Severe mushroom toxin alpha amanitin causes generation of reactive oxygen species in liver tissues of mice - a comparative study by two different instrumental methods.

Alpha amanitin is a natural hepatotoxin isolated from deadly poisonous Amanita phalloides mushroom and causes dramatic toxic consequences mainly within the liver and kidneys. By our formerly ex vivo studies using a spectrophotometrical method we demonstrated that alpha amanitin can induce increased levels of lipid peroxidation (LPO) products in livers of mice treated by the toxin compairing to those of the control mice. We assumed that during its metabolism alpha amanitin probably is involved in free radical reactions which were the reason for developing of lipid peroxidation process in livers of mice. The aim of the present study was to evaluate by two different unstrumental methods: Electron Paramagnetic Resonance (EPR) direct and indirect spectroscopy and visible spectrophotometry, the effect of alpha amanitin on livers of mice treated by the toxin.
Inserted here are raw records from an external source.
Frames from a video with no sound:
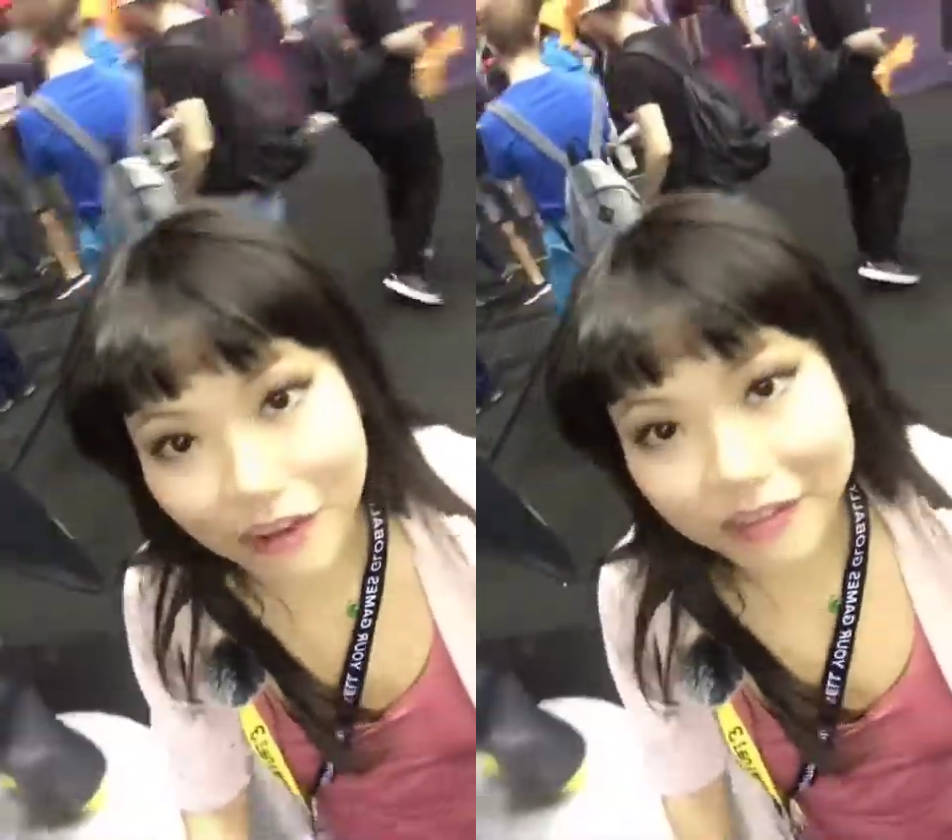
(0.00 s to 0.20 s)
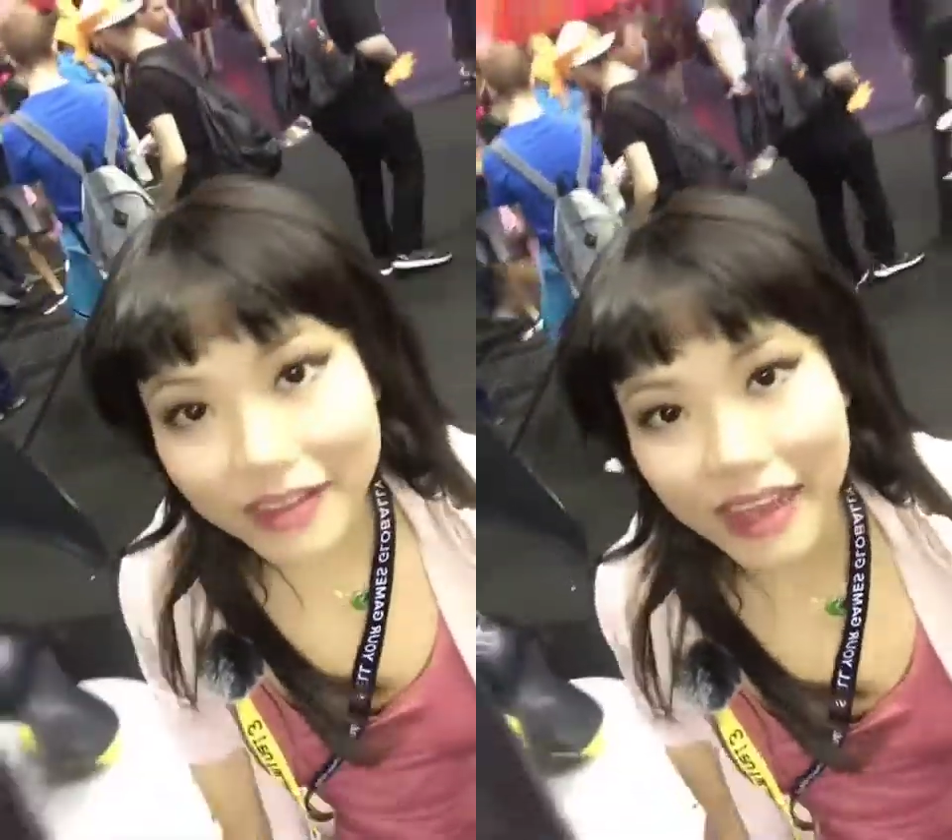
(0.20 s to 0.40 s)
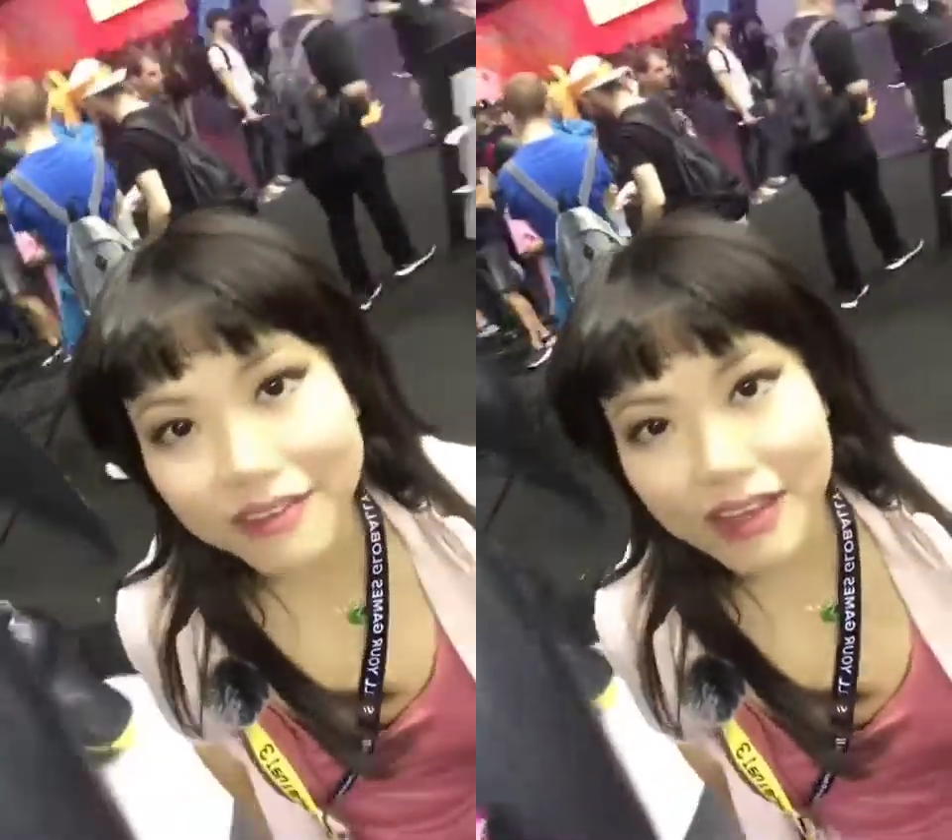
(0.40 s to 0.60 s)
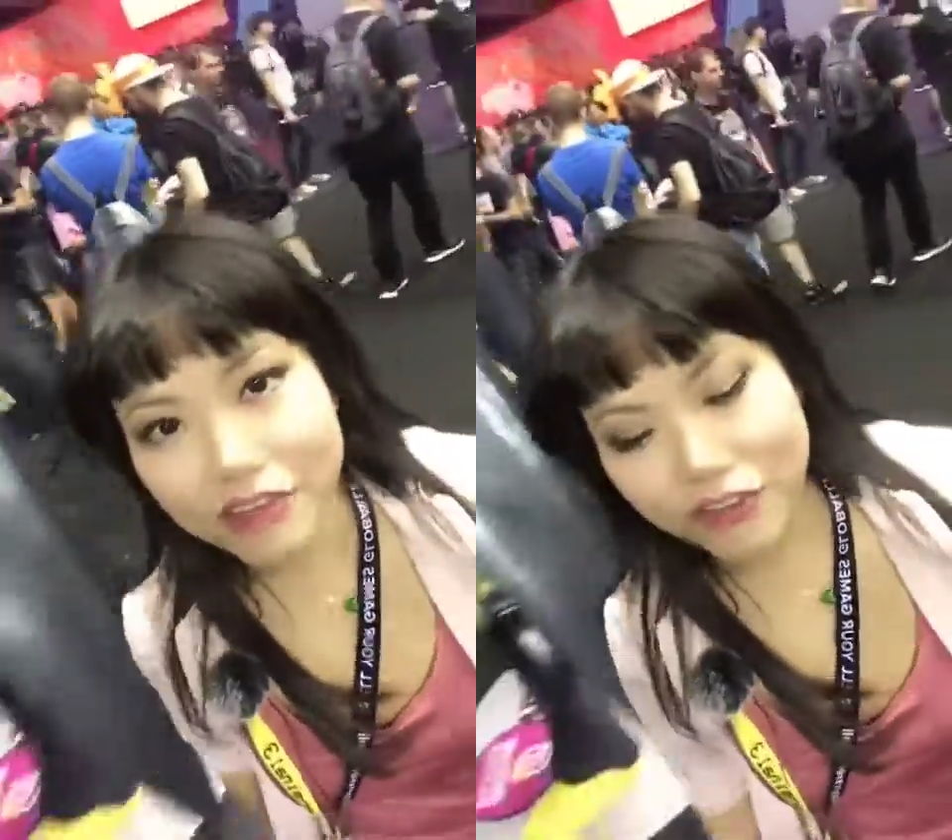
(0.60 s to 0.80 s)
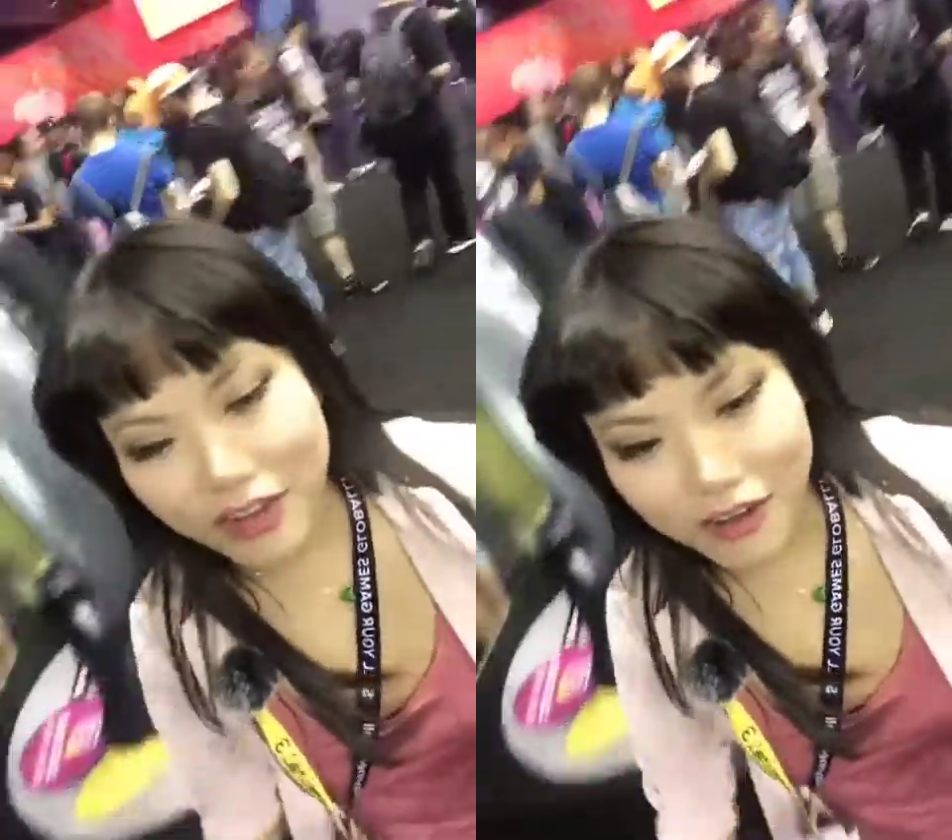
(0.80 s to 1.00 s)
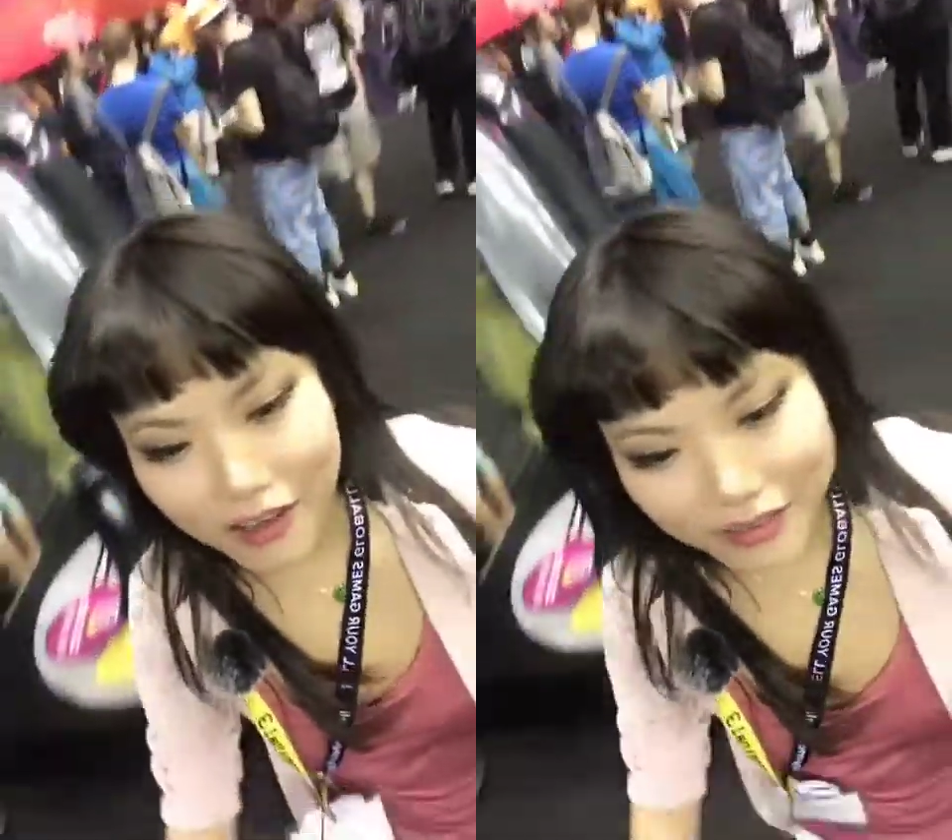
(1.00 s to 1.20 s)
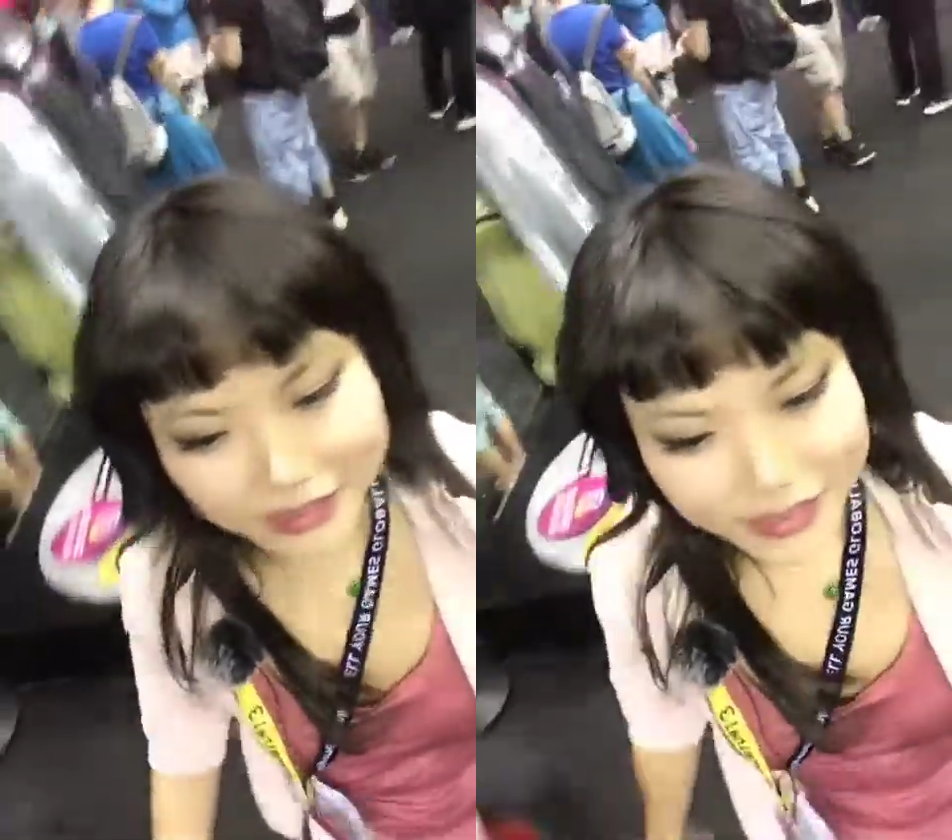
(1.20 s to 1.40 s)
of the Lifesize Shenglong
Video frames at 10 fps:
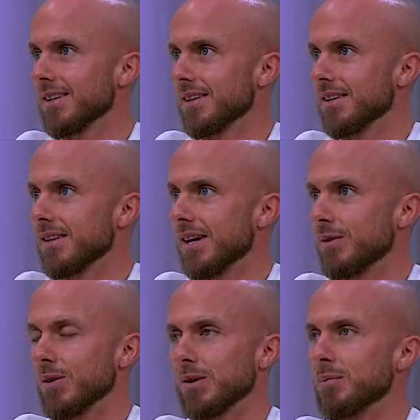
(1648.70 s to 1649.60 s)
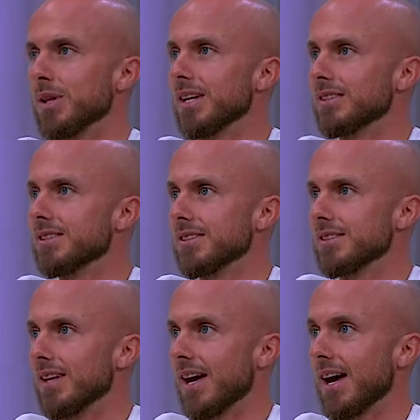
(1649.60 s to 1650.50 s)
that were in places
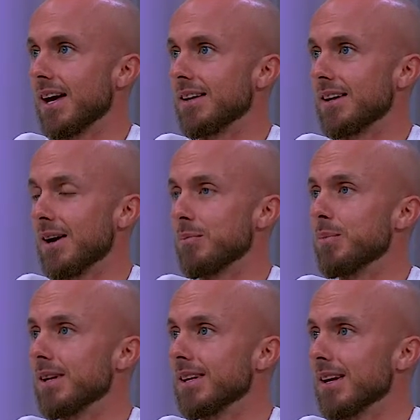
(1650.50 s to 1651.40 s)
that I had not been yet.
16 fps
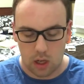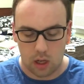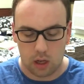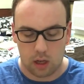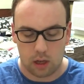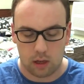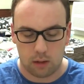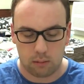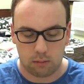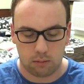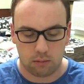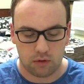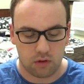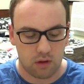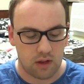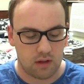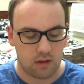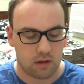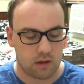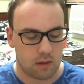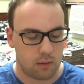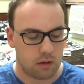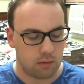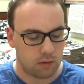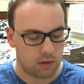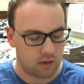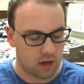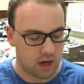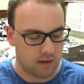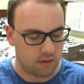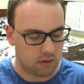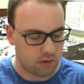So these are some of the books that I
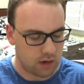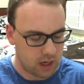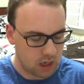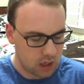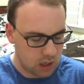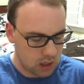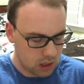have to read.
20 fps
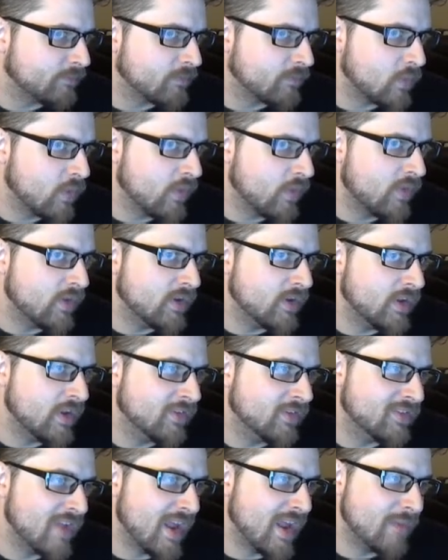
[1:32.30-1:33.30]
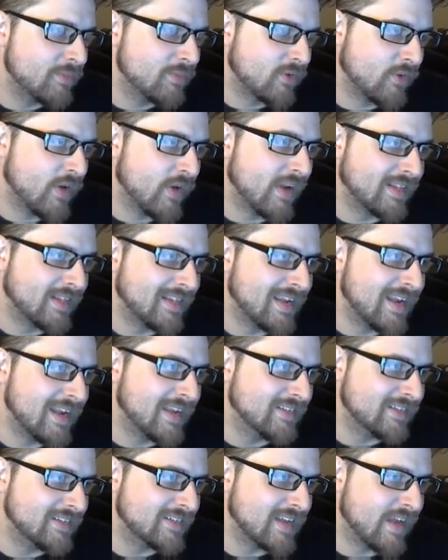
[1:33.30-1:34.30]
is named correctly and
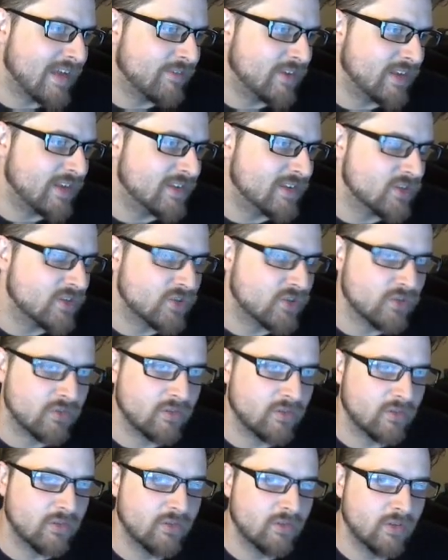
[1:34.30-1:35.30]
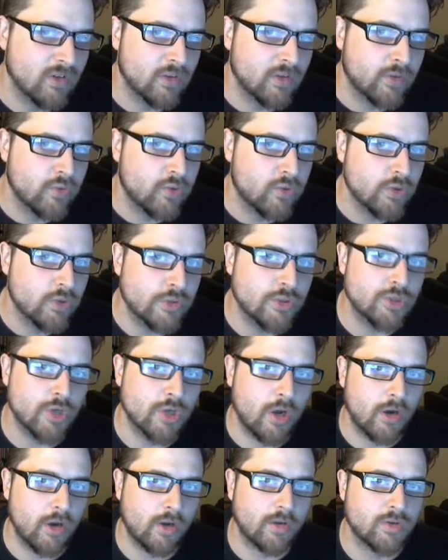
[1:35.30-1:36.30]
doesn't have any additional
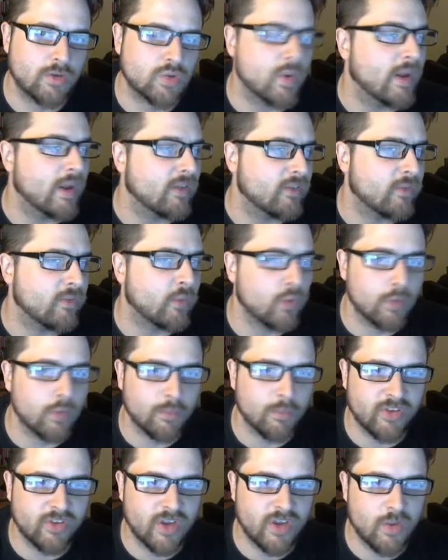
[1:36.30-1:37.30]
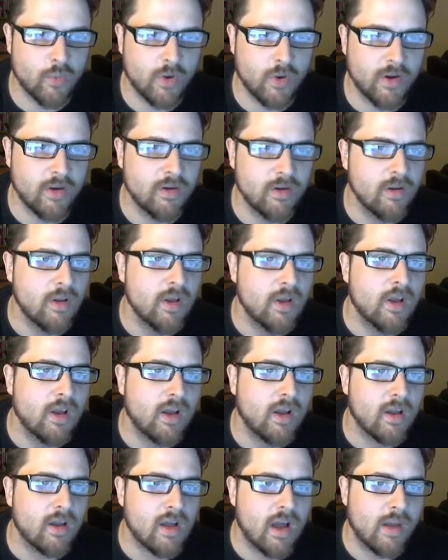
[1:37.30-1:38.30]
junk transforms anywhere.
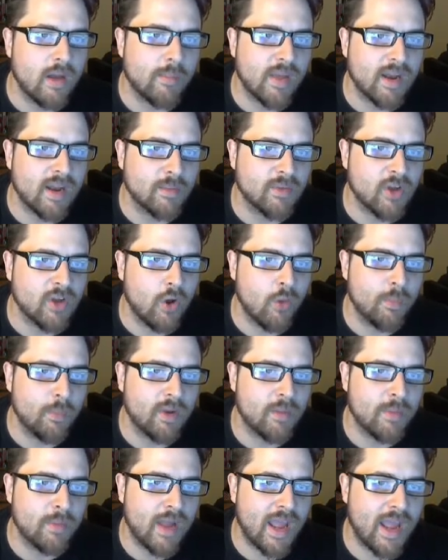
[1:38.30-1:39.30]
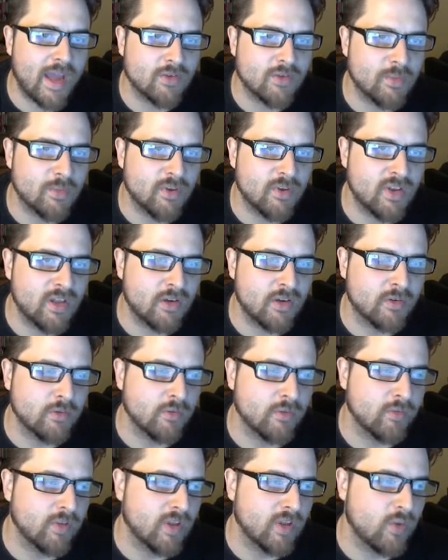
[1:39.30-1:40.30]
And I'm going to open up my attribute editor
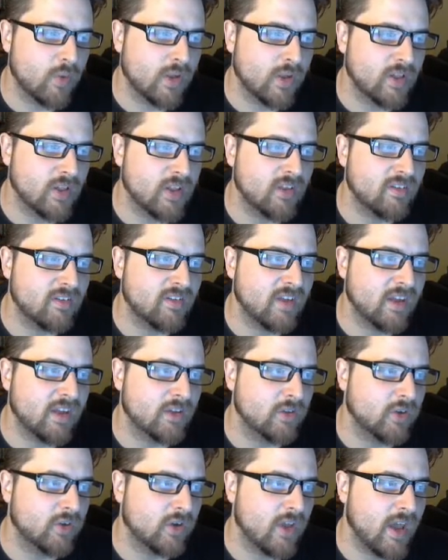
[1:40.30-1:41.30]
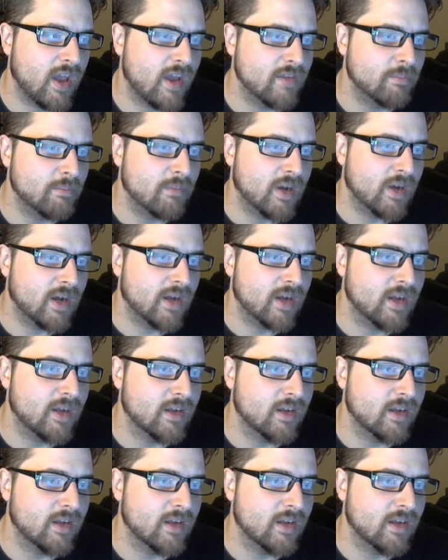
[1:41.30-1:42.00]
really quickly to take a look at my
Twenty hours after toxin treatment, ROS production marked by EPR spectra signals of spin-adducts in the mice livers could be detected by indirect EPR spectroscopy. It was found twice higher levels of ROS production in the livers of poisonous mice comparing to those of the control mice. By direct EPR spectroscopy higher levels of ascorbate free radicals were found in liver homogenates of treated mice in comparison with those of the control mice, which confirmed that an oxidative process was developed in livers of poisonous mice. At the same time the levels of lipid peroxidation products measured by visible spectrophotometry as malondialdehyde reactive products in livers of treated mice were slightly increased in comparison with those of the controls.